I didn't see your first post, so I made the assumption (based on this one) that you two had been together for a while now.

And by "a while", I mean long enough that losing her could set you back a few years and that you'd actually have pieces to pick up.

With all due respect, you've only been dating her for a few months. With everything you've said about her in this post (and the other), I'm not exactly sure what you see in her, nor what a big loss this would be for you.


----------



## chillymorn (Aug 11, 2010)

Bang the $hit out of her a few times then dump her!!!!!


----------



## EleGirl (Dec 3, 2011)

chillymorn said:


> Bang the $hit out of her a few times then dump her!!!!!


Oh yea, that's just great advice... :scratchhead:


----------



## chillymorn (Aug 11, 2010)

EleGirl said:


> Oh yea, that's just great advice... :scratchhead:


Why not? Treat her like what she is! A *****!


----------



## chillymorn (Aug 11, 2010)

Just make sure you wrap it up!


----------



## bandit.45 (Feb 8, 2012)

goldstandard said:


> Thanks for your replies. I can't believe that she is playing dumb with my concerns. There has to be a line drawn in the sand when the marriage is over and the kids are grown. If she wanted the best interest for the ex's current marriage, she would not be encouraging the negative remarks from her kids. Why would anyone want to be a third wheel at the dinner table or in a car ride? :scratchhead:


Have you asked her these questions?


----------



## bandit.45 (Feb 8, 2012)

EleGirl said:


> Oh yea, that's just great advice... :scratchhead:


:rofl:


----------



## warlock07 (Oct 28, 2011)

> Many years ago, I dated this same woman right out of high school who dumped me for her now ex husband.


And you call his ex wife a doormat.. Hello pot, this is kettle.


----------



## synthetic (Jan 5, 2012)

EleGirl said:


> Oh yea, that's just great advice... :scratchhead:


It's generally good advice. That's how a short relationship with absolutely no leg to stand on should be treated.

But I get your point  The OP has serious "doormat-ism" issues and suffers from serious insecurities that make him outright abusive to himself. Sex with that woman would not be a good thing.

Hey GoldStandard, did you dump her yet? 

How about now?

It's getting late.


----------



## goldstandard (Apr 9, 2012)

Thanks for your responses. No, I am no longer with her. I broke it off last week. I'm sorry that I posted this concern of mine a few weeks ago. I tried to break it off back then but got hovered back in.

It is over now and I will not be going back. I was accused of being jealous and immature that I don't accept that she participates in many functions with her ex and his wife.
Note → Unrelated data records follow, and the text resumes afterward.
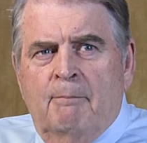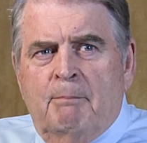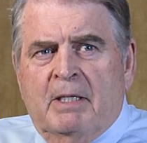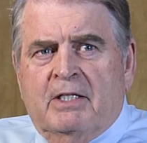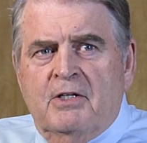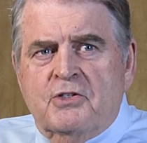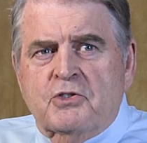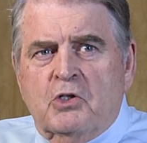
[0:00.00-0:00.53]

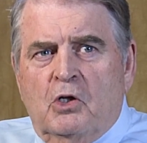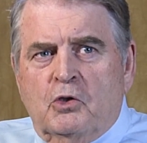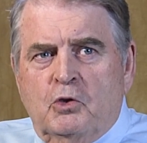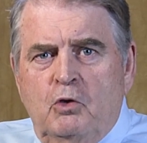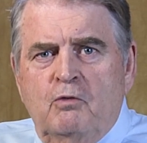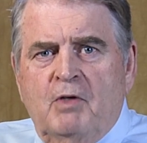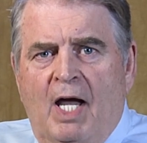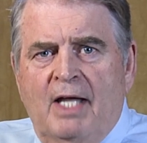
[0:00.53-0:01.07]
Because
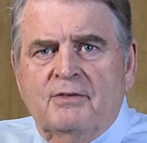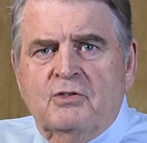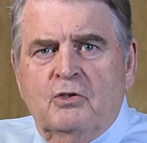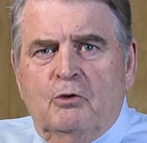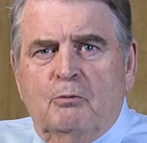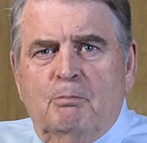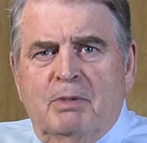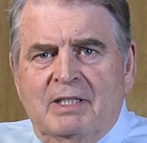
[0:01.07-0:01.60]
you've got
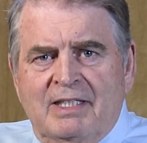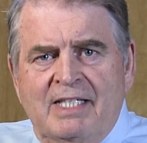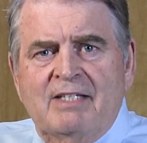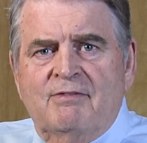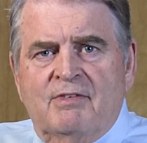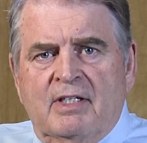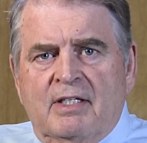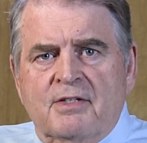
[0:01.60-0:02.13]
to
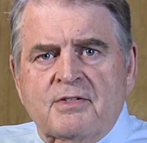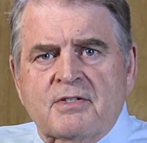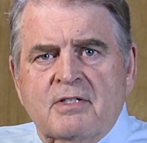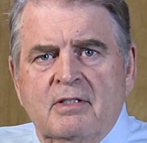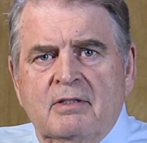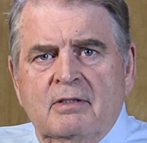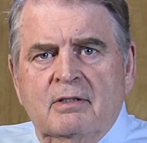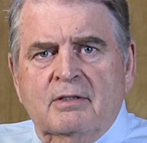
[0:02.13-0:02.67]
believe this
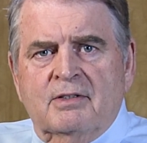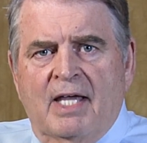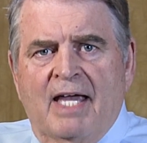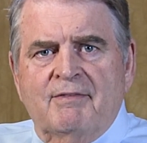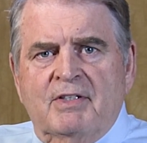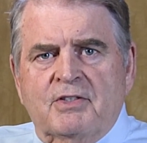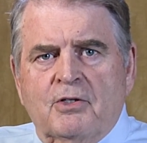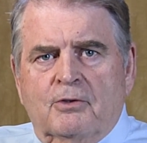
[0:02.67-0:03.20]
to
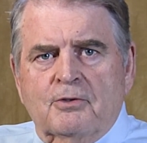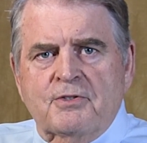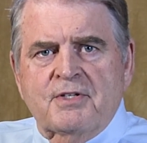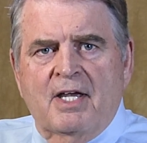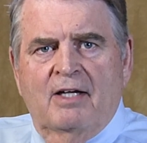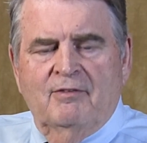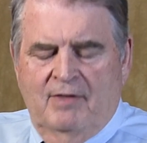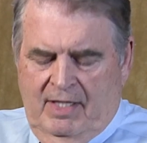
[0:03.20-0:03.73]
have eternal
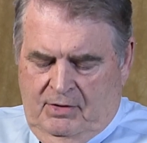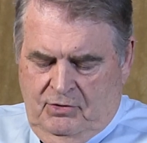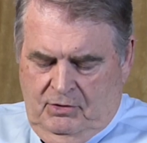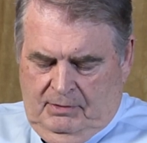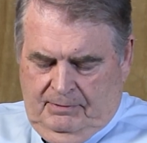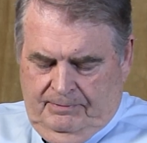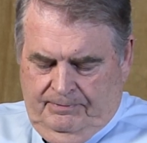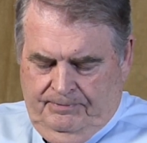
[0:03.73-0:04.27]

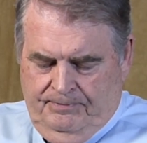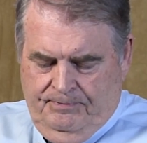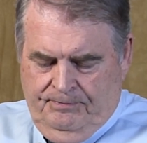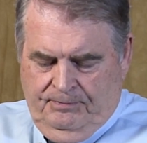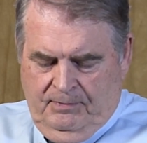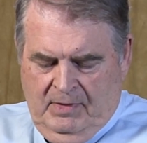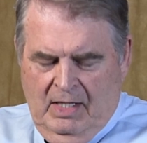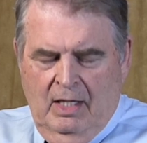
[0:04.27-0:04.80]
salvation.
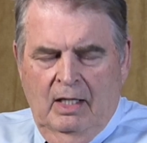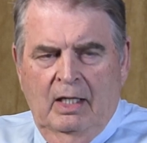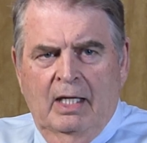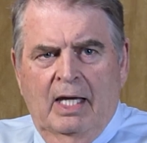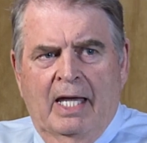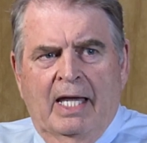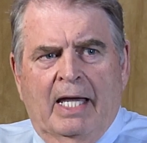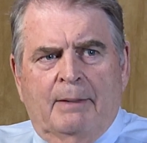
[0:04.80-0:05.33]

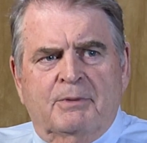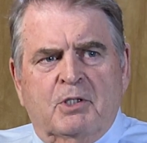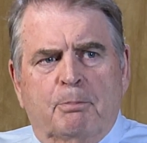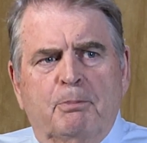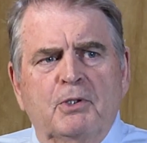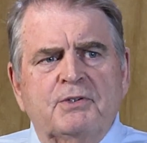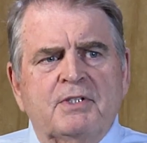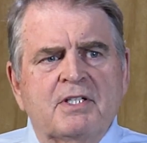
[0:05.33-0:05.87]
And to
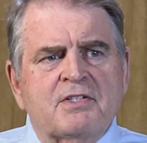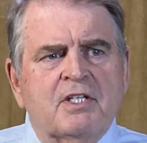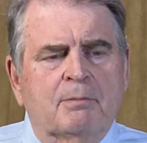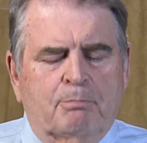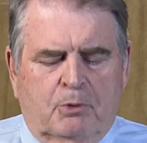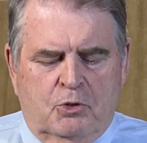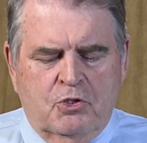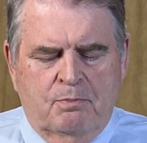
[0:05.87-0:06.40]
put this in
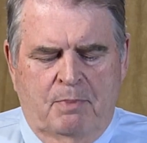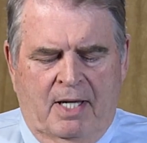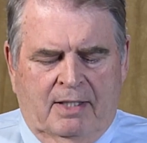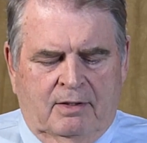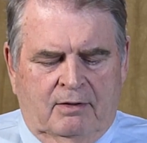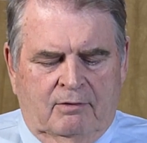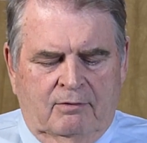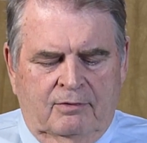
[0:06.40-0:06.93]

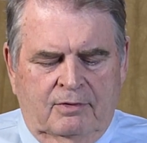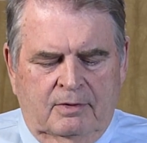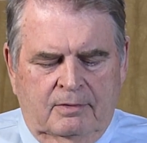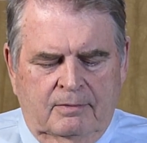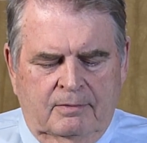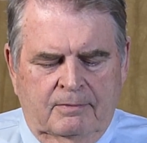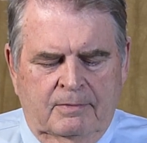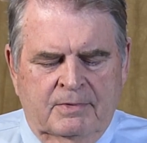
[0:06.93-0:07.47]
perspective,
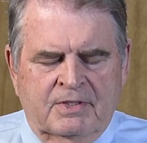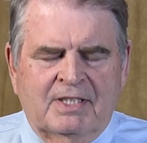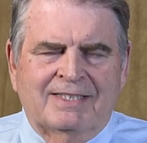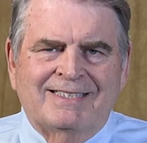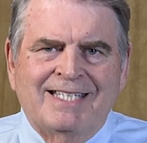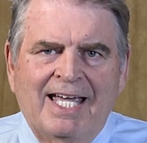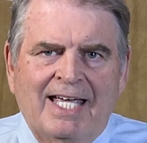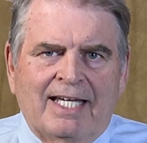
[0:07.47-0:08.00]

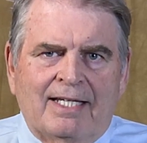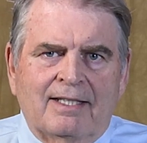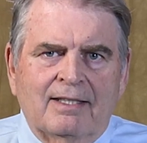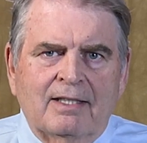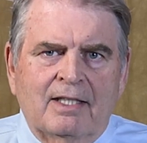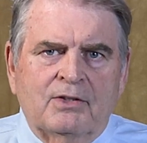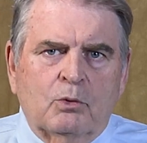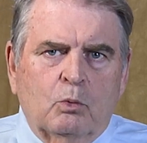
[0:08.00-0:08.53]
today
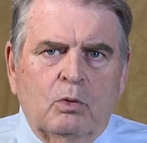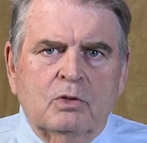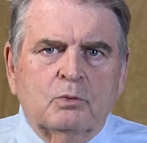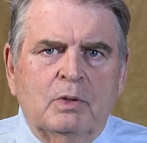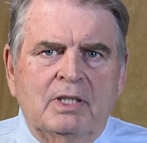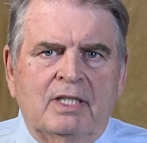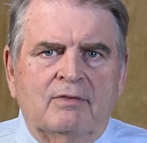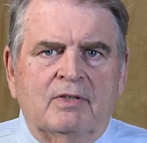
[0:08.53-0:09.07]
in the world
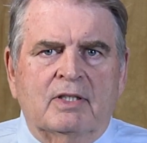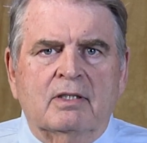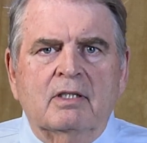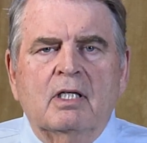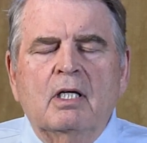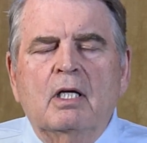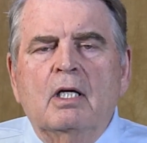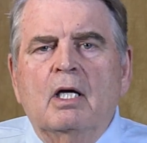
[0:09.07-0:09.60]
we live in,
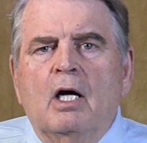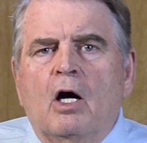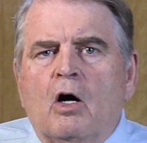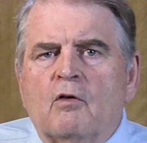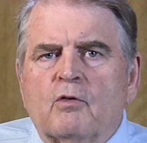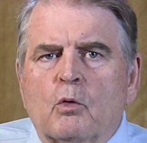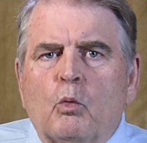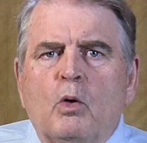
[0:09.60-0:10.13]

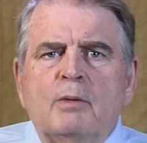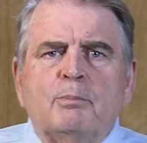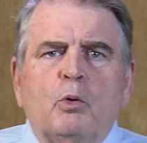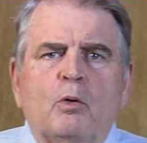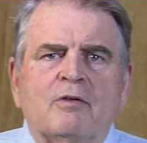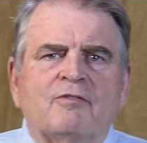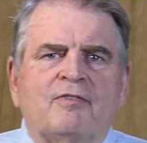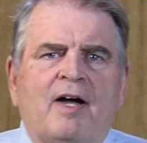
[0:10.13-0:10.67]
over
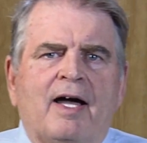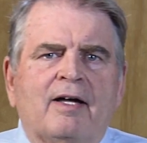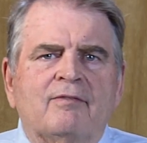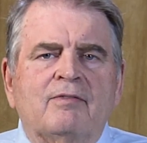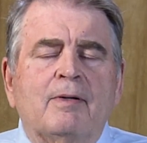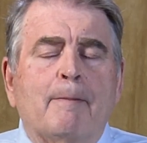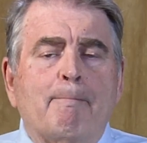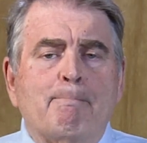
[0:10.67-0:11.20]

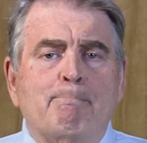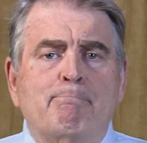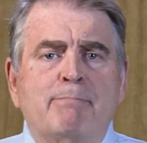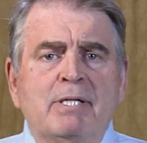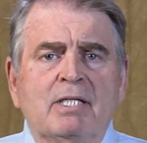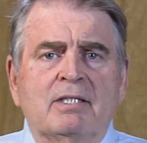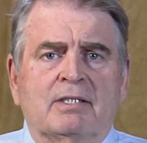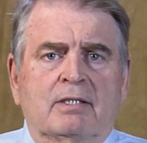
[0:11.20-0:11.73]
1.5
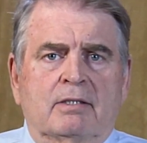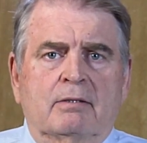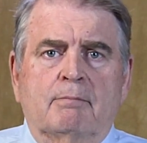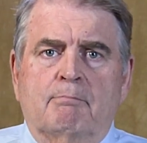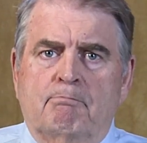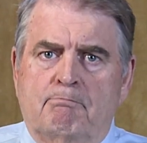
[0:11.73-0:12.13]
billion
I do struggle with a lack of self esteem which is why I reposted my concern once again. I was looking for reassurance that what was bothering me about it was not inappropriate. I don't think it is a matter of me being jealous as much as a feeling of being uncomfortable. Besides, this ex she dumped me for years ago. I feel like second choice or consolation prize and I don't need to have him thrown in my face all the time as a reminder. She told me that if I had more self confidence, it would not bother me to join them in their functions together.

I agree that I lack self confidence and I am in therapy for that. I think it would be easier for me to find someone who has minimum contact with an ex. I am sorry that I reposted this same concern as before. Even if I wasn't a doormat and had more self confidence, I would not want to be a part of her and her ex. I don't want to remain a doormat which is why I am in therapy and why I reached out to you guys for help. For those of you who enjoy belittling me for struggling the way I am over this situation, is this not the site to reach out for help? Or is this a site for everyone who has all the answers? For those who wanted to give me the good advice that you gave because you want to help me, thank you very much for your help and time.


----------



## synthetic (Jan 5, 2012)

goldstandard,

I have been where you are and, yes, at times it does feel like others (including myself) are belittling you. It's often what kicks people into realizing the sh1tiness of their situation. 

Good for you for breaking it off. Now make sure you never, and I really mean NEVER, get involved with this woman again. She's had a hold on your life for a very long time. It's important for you to release yourself from that rope around your neck. She is capable of pulling you back in if push comes to shove. 

Don't let her do that again.

The chances of you finding someone better and more loving than her are literally 100% at this point  Don't be scared!


----------



## AriYarjan (Mar 21, 2015)

I think you did the right thing goldstandard. This is not a question of being a doormat or not. She simply is not ready to have the kind of relationship with you that you need.

It is clear that she will be forever linked to her ex and whats more, she wants to be.

You just chose not to be part of her mixed up situation.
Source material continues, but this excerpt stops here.